Chapters and verses do provide a good reference and convenience for study, but they have also done much harm. I have to agree with Charles Spurgeon about the trouble with such divisions:

I feel vexed with the fellow who chopped the Bible up into chapters; I forget his name just now, and I am sure it is not worth recollecting. I have heard that he did the most of his carving of the new Testament, between London and Paris, and rough work he made of it. Surely he was chaptering the Gospel of Matthew while he was crossing the Channel, for he has divided it in such queer places.

(From the sermon, “Harvest Men Wanted,” preached August 17, 1873, at the Metropolitan Tabernacle.)

When Paul wrote the letter to the Church at Colosse, he never intended them to read one verse and see what they could come up with. He intended the entire letter to be read in that church and other churches as well (Colossians 4:16). The Bible was given in a progressive revelation over time (Hebrews 1:1). That progression means continuity and also movement toward completion, which has come with the first advent of Jesus Christ (Hebrews 1:2). God has given us a complete revelation and he means for us to read it all, but more than this, one cannot interpret the Bible correctly without reading all of it.

For example: how are we to understand Daniel 9:2? There Daniel is praying for understanding of the seventy years prophecy in Jeremiah. Daniel did not read one verse and then meditate on it. He read, considered, studied, and understood the scrolls, which were the extant Old Testament Scriptures. He particularly understood the duration of the promised desolations as seventy years from Jeremiah’s prophecy. Jeremiah specifically mentions the seventy years in Jeremiah 25:11-12 and Jeremiah 29:10, but these “verses” are not all that’s being considered. He referred to the “desolations” of Jerusalem, which Jeremiah also spoke of in Jeremiah 7:34; 22:5; 25:9, 11, 18; 44:2, 6, 22; et al.
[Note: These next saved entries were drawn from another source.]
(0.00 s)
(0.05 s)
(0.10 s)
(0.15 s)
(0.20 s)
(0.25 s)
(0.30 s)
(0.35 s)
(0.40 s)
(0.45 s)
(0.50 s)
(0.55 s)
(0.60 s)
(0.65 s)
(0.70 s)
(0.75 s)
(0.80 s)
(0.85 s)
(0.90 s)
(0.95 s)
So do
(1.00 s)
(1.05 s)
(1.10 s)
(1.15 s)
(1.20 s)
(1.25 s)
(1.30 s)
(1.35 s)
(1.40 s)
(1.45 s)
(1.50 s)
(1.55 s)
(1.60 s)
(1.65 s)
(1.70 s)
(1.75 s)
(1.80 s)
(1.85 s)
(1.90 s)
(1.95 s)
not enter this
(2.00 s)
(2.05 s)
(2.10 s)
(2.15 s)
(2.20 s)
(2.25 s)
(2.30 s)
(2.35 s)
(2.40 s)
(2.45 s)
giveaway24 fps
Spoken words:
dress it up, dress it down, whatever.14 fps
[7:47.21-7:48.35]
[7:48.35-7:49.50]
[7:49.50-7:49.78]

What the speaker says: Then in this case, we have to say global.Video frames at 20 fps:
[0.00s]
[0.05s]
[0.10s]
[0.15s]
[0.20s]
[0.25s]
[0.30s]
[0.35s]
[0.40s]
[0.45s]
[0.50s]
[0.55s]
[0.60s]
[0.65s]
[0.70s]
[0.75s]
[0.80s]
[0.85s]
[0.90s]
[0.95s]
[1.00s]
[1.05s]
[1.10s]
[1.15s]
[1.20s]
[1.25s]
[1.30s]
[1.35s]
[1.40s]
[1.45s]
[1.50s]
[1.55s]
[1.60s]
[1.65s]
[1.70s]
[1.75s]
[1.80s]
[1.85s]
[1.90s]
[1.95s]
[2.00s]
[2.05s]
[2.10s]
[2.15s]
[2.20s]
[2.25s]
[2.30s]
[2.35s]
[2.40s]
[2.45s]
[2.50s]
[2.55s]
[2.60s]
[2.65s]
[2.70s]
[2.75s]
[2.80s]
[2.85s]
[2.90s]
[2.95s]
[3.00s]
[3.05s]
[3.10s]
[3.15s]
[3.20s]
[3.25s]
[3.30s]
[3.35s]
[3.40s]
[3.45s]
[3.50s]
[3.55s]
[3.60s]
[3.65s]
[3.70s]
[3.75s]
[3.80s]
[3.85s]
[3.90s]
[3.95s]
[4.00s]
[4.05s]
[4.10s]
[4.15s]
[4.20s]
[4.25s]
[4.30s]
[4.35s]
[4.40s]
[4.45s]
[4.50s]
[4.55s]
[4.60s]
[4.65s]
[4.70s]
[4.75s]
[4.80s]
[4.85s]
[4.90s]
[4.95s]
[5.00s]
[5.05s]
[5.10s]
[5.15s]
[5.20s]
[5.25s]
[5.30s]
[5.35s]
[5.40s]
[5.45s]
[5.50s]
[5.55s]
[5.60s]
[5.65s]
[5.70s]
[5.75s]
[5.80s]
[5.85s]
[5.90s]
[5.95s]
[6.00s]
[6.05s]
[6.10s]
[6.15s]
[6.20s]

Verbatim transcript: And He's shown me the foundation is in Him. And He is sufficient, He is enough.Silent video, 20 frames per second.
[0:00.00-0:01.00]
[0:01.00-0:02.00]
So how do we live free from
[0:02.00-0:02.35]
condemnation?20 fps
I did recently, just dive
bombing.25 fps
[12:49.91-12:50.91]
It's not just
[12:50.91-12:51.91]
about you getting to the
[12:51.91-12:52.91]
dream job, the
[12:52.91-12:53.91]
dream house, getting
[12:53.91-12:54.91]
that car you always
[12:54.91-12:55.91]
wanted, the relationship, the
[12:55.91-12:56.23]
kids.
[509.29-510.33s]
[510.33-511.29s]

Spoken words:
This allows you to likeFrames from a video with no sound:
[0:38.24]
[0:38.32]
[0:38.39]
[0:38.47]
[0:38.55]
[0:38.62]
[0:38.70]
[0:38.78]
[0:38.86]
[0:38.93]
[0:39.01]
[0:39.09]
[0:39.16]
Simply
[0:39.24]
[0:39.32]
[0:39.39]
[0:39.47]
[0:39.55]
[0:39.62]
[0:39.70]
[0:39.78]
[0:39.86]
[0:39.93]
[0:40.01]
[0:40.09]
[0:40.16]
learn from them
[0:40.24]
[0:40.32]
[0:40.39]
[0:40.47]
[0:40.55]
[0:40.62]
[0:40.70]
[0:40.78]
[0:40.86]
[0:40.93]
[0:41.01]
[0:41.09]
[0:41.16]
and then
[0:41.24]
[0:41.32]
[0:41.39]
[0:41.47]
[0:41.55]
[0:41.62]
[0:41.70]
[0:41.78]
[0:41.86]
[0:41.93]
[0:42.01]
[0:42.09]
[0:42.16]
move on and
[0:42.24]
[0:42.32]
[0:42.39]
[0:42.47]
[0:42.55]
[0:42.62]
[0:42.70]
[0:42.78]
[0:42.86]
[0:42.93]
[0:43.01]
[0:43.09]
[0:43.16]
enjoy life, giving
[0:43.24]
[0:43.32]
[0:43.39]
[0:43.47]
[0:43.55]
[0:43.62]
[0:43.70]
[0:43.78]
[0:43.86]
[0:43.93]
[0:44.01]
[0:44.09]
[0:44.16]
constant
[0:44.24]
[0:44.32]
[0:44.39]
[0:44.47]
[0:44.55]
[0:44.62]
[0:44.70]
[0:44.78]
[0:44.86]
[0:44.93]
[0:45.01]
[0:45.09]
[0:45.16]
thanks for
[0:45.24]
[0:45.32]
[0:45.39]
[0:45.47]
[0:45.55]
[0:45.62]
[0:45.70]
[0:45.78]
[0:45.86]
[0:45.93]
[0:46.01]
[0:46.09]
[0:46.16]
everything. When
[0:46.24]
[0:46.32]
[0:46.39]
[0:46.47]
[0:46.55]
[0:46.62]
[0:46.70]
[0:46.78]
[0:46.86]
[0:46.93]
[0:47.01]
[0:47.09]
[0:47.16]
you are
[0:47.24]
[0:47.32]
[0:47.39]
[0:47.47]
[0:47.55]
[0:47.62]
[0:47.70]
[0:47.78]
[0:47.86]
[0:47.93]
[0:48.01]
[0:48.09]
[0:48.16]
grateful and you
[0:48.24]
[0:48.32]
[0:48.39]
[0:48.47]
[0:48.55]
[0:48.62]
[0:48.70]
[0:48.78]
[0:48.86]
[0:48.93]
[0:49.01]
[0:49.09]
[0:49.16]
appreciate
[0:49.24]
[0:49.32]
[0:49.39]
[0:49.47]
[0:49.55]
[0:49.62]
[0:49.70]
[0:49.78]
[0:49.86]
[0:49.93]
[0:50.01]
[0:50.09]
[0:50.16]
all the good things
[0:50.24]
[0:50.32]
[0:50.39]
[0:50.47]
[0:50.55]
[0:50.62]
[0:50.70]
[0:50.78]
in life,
But that’s not all. Jeremiah did not originate the prophecy of desolation. When Jeremiah wrote of desolations of Israel, he was tapping into a judgment motif that runs through the Scriptures. Over 100 years before, Isaiah wrote of these desolations (Isaiah 49:19; 51:3; 52:9; 58:12; 61:4; 64:11). This motif occurs in other Prophets’ writings and in the Psalms. It actually originates in the covenant curses at Sinai in Leviticus 26:31-33 and is repeated in the covenant rehearsal with the second generation of Israel in Deuteronomy 28:15-68.

You can’t just pick up and read Daniel 9:2 and get something out of it, at least not something accurate. Daniel is connected to the books before it and after it. Everyone of those “verses” have an original context that must be understood. It is simply not possible to correctly handle the word of God without handling all of it.

Another Word

Reading one verse to get something out of it is exactly the approach and practice of Bible reading that has us in the mess of biblical illiteracy we are in today. It ought to be obvious in books like Hebrews and Romans that they are filled with Old Testament references and you cannot read just one verse and properly understand the book’s message, but that’s true of the rest of the Bible as well.

It’s a new year and a great time to commit to reading the Bible daily. Don’t take bad advice. Read the whole Bible. You can do it. You won’t regret it.